- [EXERCISE GOAL] Restate the records that follow word for word; no pictures should appear.

Stored data entries
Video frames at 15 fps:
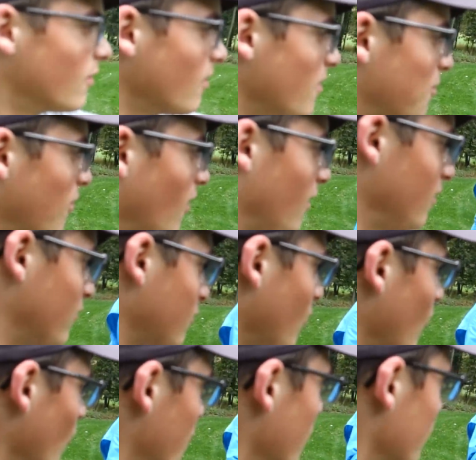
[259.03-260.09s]
really think you
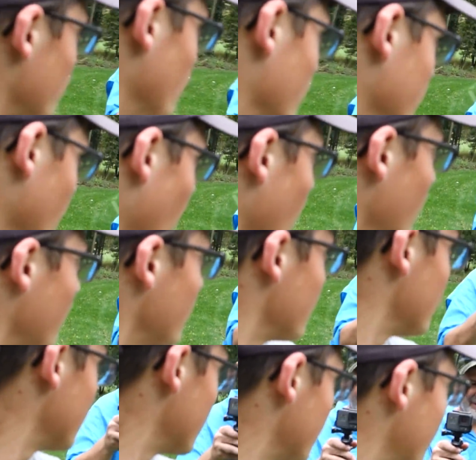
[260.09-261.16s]
saw a difference, huh?
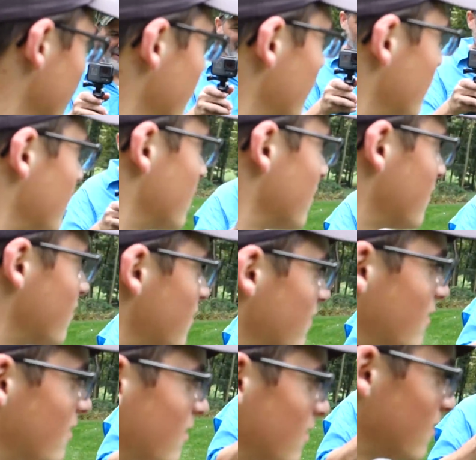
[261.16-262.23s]
Yeah, it's
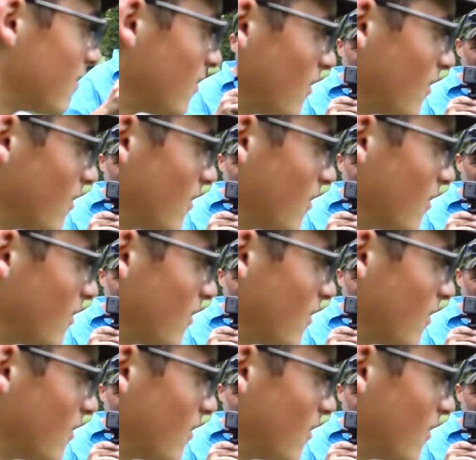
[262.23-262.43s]
beautiful.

- [WRITTEN RESPONSE]
Video frames at 15 fps:
[259.03-260.09s]
really think you
[260.09-261.16s]
saw a difference, huh?
[261.16-262.23s]
Yeah, it's
[262.23-262.43s]
beautiful.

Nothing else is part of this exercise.